Task to carry out:
If an entry holds a picture, drop the picture and restate the rest word for word.
BEGIN
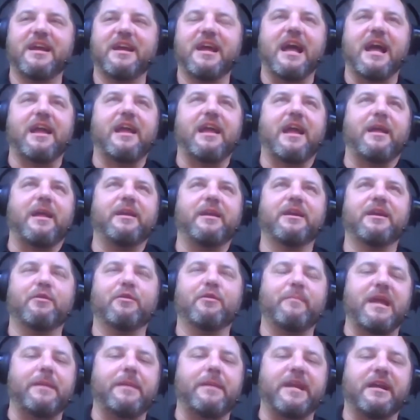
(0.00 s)

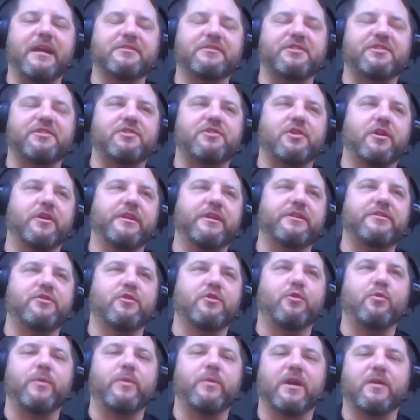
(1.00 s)
maybe I'll just turn into
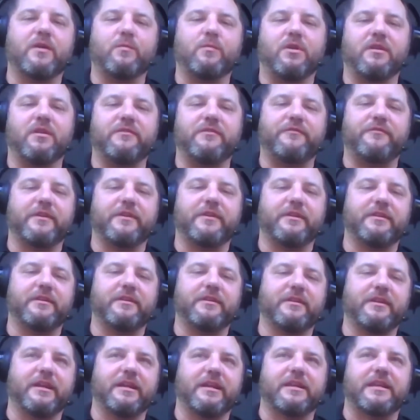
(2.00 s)
a werewolf
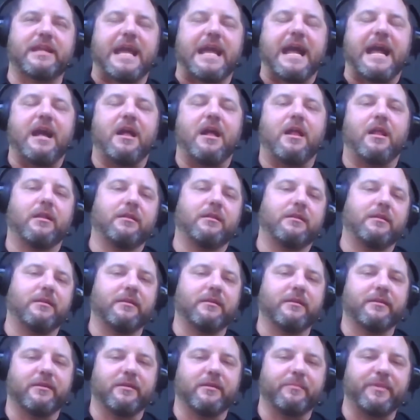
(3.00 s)
and howl a
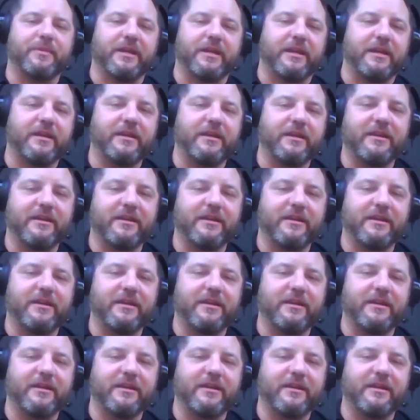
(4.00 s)
little bit,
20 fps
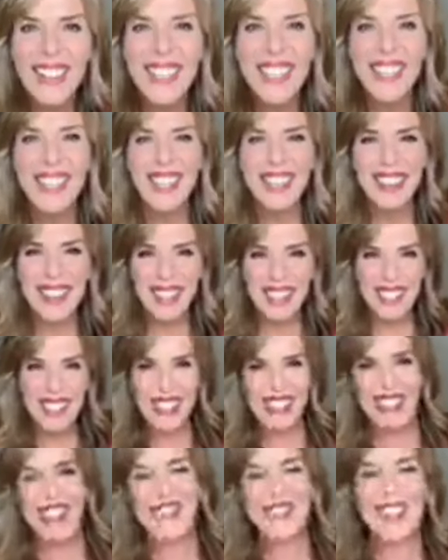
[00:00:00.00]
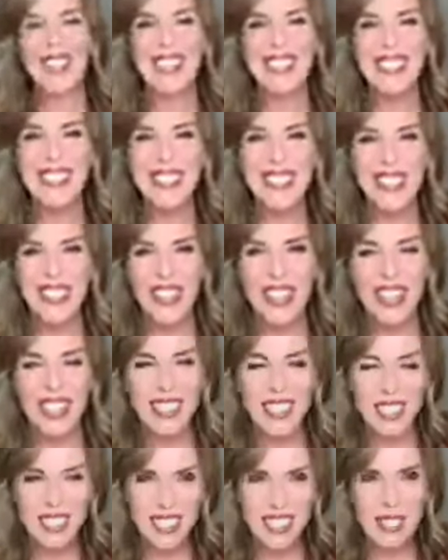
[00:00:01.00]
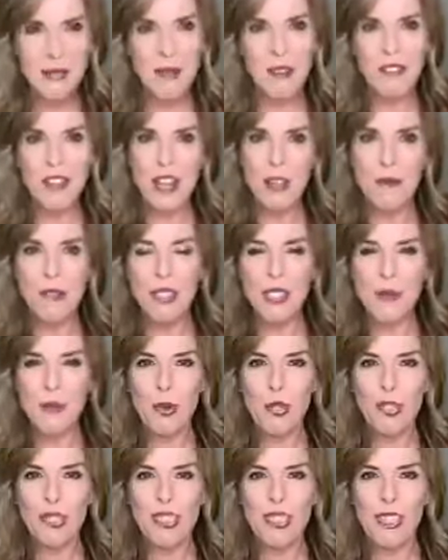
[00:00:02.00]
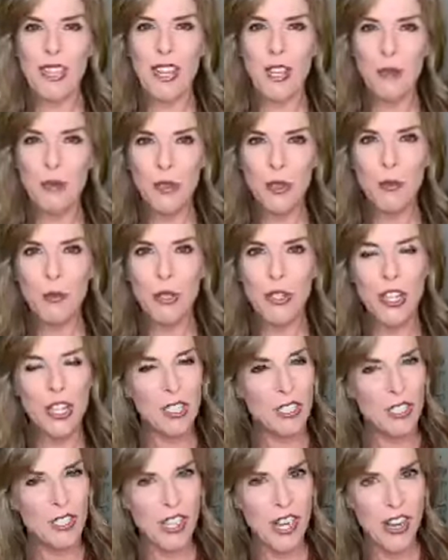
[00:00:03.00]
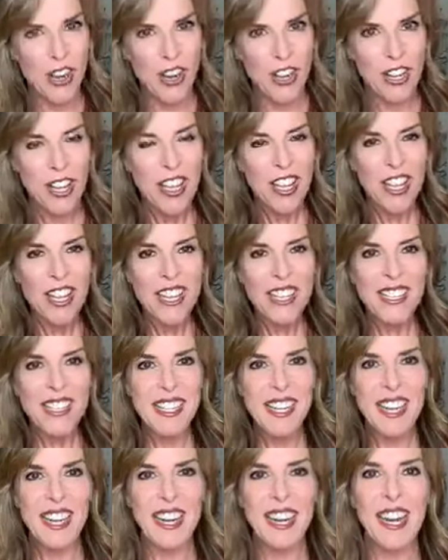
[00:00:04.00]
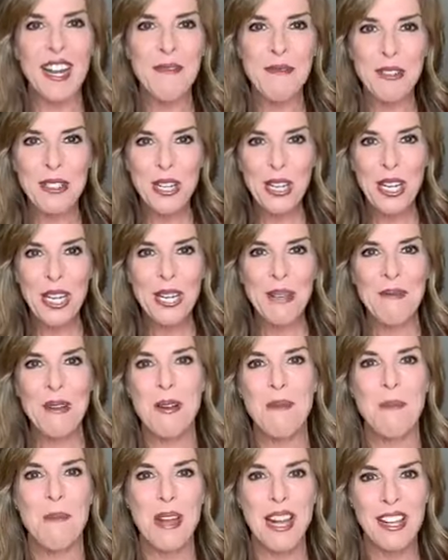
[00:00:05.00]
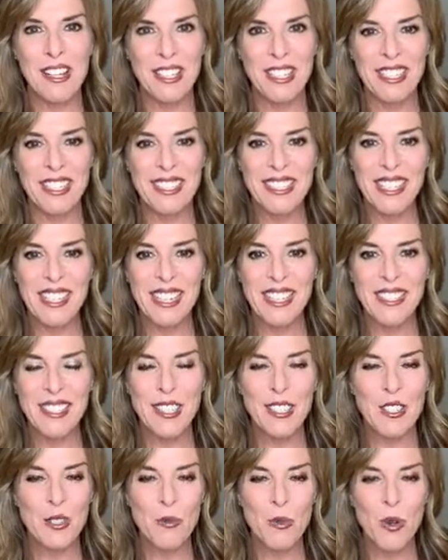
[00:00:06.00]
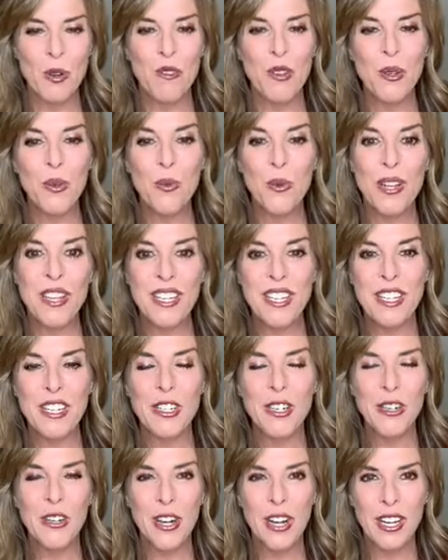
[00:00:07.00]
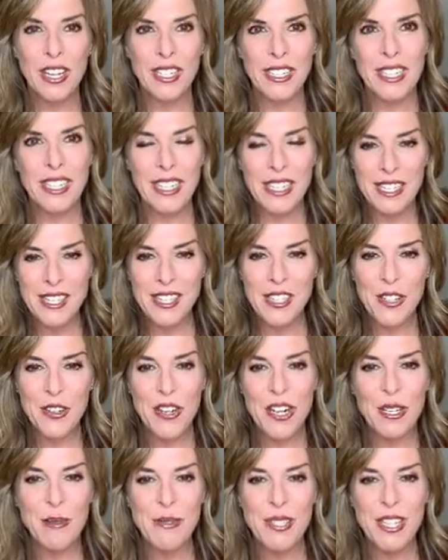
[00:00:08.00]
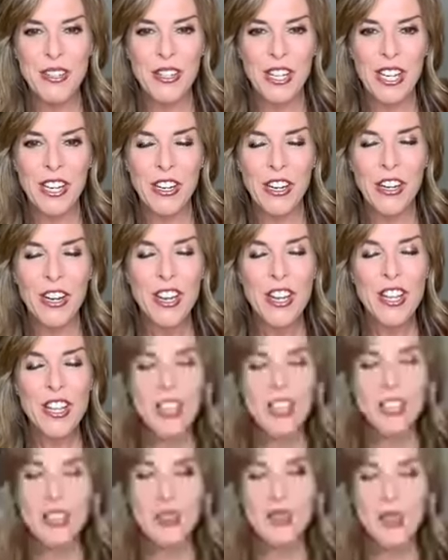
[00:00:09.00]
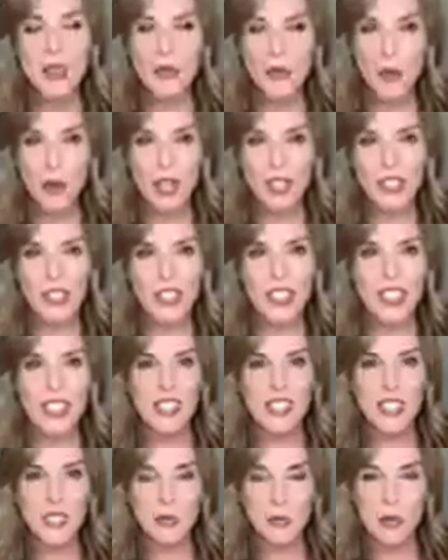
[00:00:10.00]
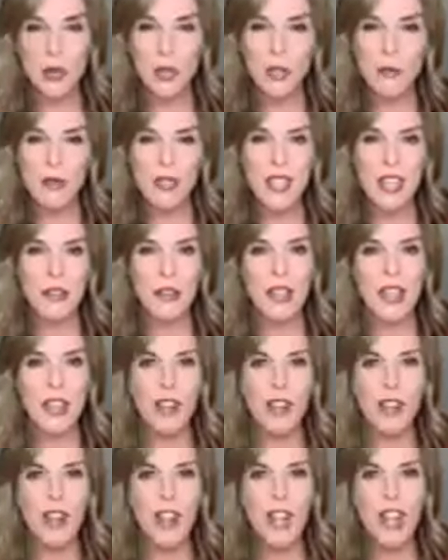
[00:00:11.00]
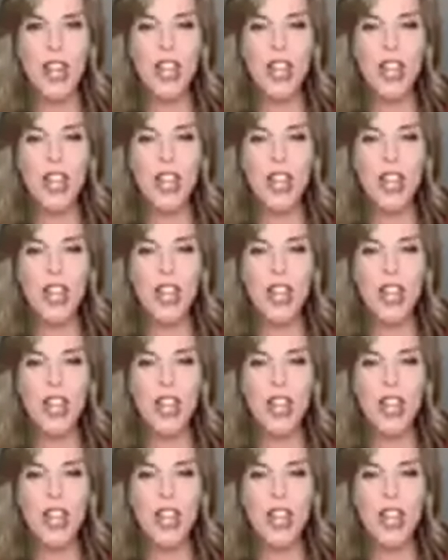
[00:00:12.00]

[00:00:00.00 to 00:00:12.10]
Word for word: Leah, thank you. I'm glad that you're on. She says I'm a fabulous person. I'm super Dr. Dara today, and we're talking about balance. And I see some more of you. Wendy, you're on Instagram down here. So if you have questions, just put them down here.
END
Problem solution:
(0.00 s)

(1.00 s)
maybe I'll just turn into
(2.00 s)
a werewolf
(3.00 s)
and howl a
(4.00 s)
little bit,
20 fps
[00:00:00.00]
[00:00:01.00]
[00:00:02.00]
[00:00:03.00]
[00:00:04.00]
[00:00:05.00]
[00:00:06.00]
[00:00:07.00]
[00:00:08.00]
[00:00:09.00]
[00:00:10.00]
[00:00:11.00]
[00:00:12.00]

[00:00:00.00 to 00:00:12.10]
Word for word: Leah, thank you. I'm glad that you're on. She says I'm a fabulous person. I'm super Dr. Dara today, and we're talking about balance. And I see some more of you. Wendy, you're on Instagram down here. So if you have questions, just put them down here.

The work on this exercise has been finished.